*** The data ***

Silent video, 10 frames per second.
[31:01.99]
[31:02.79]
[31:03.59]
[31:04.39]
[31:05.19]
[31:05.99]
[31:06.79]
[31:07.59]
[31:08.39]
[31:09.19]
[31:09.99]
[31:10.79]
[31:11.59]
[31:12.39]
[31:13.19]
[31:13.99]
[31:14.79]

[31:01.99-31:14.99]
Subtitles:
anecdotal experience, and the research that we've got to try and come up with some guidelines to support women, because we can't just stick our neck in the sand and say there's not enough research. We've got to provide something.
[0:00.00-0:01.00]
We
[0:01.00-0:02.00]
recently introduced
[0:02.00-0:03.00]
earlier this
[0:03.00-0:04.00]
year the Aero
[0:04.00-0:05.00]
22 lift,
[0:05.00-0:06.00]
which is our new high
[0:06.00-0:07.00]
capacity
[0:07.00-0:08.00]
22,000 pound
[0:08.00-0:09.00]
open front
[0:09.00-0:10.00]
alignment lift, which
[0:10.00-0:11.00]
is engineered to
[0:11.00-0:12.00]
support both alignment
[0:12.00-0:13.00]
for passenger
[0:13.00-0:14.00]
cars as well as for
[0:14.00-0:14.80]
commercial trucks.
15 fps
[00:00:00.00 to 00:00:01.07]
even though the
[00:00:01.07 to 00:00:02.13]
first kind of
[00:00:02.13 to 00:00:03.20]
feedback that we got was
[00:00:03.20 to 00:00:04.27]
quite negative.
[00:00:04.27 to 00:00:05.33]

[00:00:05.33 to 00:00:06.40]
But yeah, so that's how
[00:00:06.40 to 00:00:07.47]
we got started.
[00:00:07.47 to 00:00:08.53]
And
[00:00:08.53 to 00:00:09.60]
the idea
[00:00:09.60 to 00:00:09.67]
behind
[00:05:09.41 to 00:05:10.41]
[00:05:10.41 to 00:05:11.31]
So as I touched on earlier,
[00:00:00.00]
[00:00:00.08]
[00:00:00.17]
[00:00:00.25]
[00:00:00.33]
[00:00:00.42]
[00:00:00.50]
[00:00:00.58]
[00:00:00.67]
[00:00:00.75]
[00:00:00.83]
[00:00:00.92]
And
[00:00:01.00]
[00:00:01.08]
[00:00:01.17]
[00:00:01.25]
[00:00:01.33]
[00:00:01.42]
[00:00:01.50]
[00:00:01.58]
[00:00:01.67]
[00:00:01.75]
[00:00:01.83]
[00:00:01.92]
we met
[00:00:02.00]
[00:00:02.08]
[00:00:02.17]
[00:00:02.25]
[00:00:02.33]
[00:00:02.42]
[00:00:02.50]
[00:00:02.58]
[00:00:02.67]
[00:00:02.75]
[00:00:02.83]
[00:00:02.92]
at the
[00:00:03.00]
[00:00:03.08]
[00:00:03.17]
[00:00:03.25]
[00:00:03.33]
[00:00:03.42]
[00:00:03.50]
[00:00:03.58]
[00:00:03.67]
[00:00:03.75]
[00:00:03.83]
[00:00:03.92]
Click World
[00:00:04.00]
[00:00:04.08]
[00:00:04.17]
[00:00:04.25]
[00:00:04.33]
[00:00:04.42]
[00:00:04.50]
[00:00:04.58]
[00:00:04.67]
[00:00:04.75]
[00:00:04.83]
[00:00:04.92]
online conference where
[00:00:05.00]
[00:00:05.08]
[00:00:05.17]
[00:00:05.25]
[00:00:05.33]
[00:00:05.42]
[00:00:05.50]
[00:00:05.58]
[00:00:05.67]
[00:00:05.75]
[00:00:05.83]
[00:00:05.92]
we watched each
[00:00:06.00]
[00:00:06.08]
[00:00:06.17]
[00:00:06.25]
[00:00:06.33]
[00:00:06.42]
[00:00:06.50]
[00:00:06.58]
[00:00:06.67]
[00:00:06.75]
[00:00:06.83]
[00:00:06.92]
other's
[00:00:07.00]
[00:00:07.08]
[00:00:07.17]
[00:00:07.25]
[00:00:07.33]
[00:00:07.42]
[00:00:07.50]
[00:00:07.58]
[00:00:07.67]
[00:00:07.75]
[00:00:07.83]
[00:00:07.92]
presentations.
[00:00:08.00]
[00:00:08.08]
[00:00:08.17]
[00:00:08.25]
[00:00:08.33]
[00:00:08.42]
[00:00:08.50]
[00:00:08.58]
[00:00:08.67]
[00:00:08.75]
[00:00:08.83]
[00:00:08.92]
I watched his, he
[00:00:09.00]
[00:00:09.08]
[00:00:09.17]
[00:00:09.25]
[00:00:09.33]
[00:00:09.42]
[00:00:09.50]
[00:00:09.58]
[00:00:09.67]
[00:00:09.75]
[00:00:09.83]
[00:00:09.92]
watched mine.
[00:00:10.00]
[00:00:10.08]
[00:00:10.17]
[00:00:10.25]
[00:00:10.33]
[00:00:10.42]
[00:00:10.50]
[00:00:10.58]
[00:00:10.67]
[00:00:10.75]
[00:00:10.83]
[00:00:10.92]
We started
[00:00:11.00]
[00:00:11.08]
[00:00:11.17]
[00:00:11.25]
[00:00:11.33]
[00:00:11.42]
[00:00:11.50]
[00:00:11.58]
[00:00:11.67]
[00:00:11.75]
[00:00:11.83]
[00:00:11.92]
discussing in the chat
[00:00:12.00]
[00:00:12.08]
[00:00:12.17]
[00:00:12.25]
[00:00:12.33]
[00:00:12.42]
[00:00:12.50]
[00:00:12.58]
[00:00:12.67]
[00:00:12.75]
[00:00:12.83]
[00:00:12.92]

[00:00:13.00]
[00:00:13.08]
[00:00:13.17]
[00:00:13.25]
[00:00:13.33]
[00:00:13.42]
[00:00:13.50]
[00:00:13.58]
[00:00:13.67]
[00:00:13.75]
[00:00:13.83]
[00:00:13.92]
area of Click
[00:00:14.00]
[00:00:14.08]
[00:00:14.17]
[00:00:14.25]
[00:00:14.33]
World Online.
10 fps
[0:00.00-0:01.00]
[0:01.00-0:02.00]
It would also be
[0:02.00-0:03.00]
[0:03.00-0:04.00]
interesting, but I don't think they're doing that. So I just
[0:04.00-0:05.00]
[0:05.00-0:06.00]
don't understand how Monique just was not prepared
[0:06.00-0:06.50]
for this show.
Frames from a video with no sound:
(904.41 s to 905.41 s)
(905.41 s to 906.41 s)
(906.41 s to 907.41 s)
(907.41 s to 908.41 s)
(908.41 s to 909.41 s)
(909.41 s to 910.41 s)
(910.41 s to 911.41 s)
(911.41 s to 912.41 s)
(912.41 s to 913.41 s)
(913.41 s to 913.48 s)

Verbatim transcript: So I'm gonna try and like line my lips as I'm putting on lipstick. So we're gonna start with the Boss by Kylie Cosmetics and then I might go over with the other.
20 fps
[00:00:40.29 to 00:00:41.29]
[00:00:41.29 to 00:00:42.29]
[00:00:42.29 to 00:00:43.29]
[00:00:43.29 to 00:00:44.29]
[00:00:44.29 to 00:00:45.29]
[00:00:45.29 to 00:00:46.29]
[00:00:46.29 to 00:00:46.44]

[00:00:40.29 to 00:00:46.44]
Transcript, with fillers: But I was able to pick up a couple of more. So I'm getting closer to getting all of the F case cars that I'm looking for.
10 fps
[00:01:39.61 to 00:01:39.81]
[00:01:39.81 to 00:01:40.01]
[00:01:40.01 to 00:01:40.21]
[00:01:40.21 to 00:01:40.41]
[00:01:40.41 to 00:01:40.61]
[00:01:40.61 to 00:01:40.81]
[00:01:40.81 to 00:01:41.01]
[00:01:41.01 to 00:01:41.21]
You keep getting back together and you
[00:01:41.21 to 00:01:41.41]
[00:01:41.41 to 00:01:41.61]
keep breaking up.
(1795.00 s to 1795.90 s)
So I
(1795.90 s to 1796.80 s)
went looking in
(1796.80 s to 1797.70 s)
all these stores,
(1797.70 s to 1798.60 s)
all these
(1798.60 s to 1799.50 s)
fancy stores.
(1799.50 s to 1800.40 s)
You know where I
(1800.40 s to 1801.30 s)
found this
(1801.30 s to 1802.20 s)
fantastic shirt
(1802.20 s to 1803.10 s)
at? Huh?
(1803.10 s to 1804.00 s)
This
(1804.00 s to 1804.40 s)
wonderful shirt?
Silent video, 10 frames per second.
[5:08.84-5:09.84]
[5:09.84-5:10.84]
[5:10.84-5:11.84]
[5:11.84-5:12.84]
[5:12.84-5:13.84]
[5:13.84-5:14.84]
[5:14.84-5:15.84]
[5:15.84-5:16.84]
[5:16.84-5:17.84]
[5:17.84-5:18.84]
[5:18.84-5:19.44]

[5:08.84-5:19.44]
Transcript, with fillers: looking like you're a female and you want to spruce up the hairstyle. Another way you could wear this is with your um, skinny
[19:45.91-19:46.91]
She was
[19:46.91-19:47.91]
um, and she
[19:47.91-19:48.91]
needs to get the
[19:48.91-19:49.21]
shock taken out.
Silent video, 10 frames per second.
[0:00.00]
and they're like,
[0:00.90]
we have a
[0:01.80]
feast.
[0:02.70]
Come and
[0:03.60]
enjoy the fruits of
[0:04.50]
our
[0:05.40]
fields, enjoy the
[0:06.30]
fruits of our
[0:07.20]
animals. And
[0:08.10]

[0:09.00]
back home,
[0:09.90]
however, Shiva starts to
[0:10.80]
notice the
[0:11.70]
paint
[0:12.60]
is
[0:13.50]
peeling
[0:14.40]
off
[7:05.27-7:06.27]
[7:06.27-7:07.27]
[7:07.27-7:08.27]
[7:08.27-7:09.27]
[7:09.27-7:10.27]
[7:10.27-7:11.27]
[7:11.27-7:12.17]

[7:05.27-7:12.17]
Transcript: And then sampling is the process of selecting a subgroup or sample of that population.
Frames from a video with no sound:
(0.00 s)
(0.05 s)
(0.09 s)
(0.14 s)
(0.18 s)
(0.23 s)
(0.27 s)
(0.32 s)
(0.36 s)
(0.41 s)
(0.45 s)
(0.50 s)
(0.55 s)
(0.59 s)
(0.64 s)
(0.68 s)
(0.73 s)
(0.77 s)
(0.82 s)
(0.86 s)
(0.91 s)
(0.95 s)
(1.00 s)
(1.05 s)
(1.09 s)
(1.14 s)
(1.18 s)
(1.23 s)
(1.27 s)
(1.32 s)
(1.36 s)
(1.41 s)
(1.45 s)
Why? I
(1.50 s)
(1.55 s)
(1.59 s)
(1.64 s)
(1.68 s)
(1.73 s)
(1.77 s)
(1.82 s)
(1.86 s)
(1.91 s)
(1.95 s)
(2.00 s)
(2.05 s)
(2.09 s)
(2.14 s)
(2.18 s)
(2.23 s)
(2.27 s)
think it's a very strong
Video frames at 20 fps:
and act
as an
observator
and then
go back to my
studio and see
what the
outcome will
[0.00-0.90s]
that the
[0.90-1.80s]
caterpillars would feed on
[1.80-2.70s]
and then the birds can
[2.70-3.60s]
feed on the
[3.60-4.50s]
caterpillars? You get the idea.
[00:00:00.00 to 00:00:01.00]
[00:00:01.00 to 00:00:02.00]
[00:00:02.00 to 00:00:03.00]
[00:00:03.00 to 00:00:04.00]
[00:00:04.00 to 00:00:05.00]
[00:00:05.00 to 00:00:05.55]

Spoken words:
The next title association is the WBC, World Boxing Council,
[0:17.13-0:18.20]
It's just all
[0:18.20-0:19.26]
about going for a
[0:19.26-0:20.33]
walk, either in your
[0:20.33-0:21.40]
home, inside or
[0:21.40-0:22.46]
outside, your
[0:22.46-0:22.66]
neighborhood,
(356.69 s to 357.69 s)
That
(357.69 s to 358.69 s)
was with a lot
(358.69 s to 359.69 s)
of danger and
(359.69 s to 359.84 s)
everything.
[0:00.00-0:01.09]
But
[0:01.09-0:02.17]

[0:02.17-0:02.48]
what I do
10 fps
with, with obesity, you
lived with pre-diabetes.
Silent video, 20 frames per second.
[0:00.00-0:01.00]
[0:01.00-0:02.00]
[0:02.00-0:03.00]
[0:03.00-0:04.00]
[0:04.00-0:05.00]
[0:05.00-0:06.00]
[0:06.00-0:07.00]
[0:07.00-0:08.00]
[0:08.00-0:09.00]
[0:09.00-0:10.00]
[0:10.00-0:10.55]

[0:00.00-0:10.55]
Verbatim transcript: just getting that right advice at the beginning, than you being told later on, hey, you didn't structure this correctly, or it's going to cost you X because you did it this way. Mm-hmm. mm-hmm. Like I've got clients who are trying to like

*** End of The data ***

• _Exercise goal_: Copy the records above exactly, please, but only from the first line through the line containing "[31:01.99-31:14.99]".

• _Exercise output_:
Silent video, 10 frames per second.
[31:01.99]
[31:02.79]
[31:03.59]
[31:04.39]
[31:05.19]
[31:05.99]
[31:06.79]
[31:07.59]
[31:08.39]
[31:09.19]
[31:09.99]
[31:10.79]
[31:11.59]
[31:12.39]
[31:13.19]
[31:13.99]
[31:14.79]

[31:01.99-31:14.99]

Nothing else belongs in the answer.